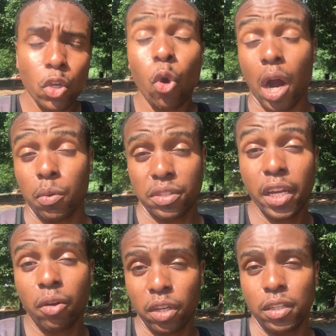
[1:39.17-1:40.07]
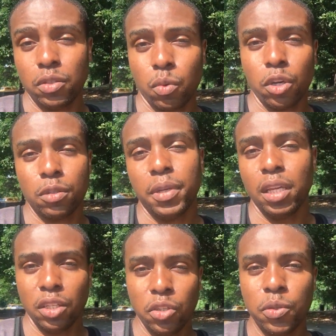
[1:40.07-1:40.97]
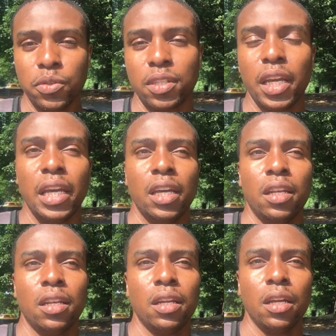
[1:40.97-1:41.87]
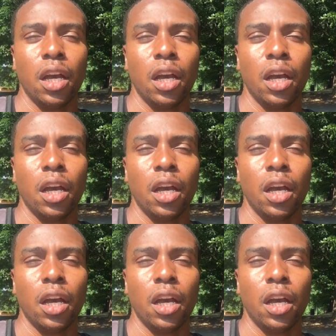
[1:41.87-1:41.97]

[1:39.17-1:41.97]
or I was hearing these words being used in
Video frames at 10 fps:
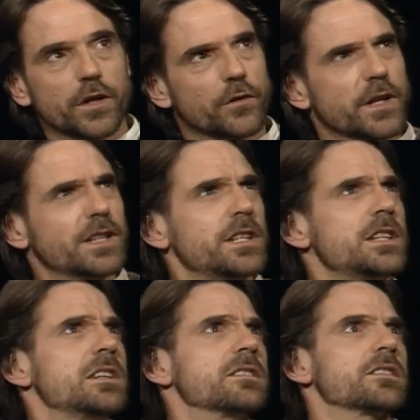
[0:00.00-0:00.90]
he'll think,
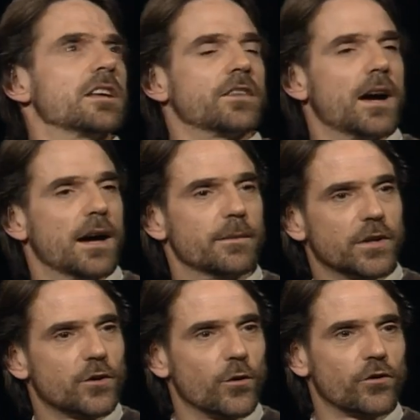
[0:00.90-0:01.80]
Jesus, that's high. But of
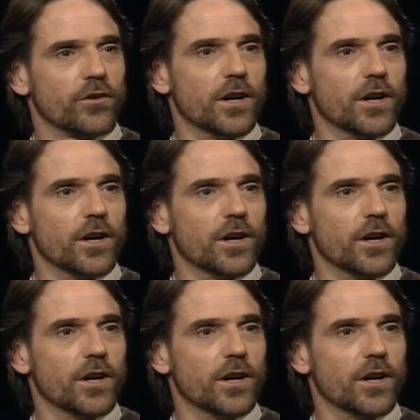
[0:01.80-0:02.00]
course,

= = = = = = =

▸ Work required
Omit pictures; set down the rest of the material word for word.

▸ Written response
[1:39.17-1:40.07]
[1:40.07-1:40.97]
[1:40.97-1:41.87]
[1:41.87-1:41.97]

[1:39.17-1:41.97]
or I was hearing these words being used in
Video frames at 10 fps:
[0:00.00-0:00.90]
he'll think,
[0:00.90-0:01.80]
Jesus, that's high. But of
[0:01.80-0:02.00]
course,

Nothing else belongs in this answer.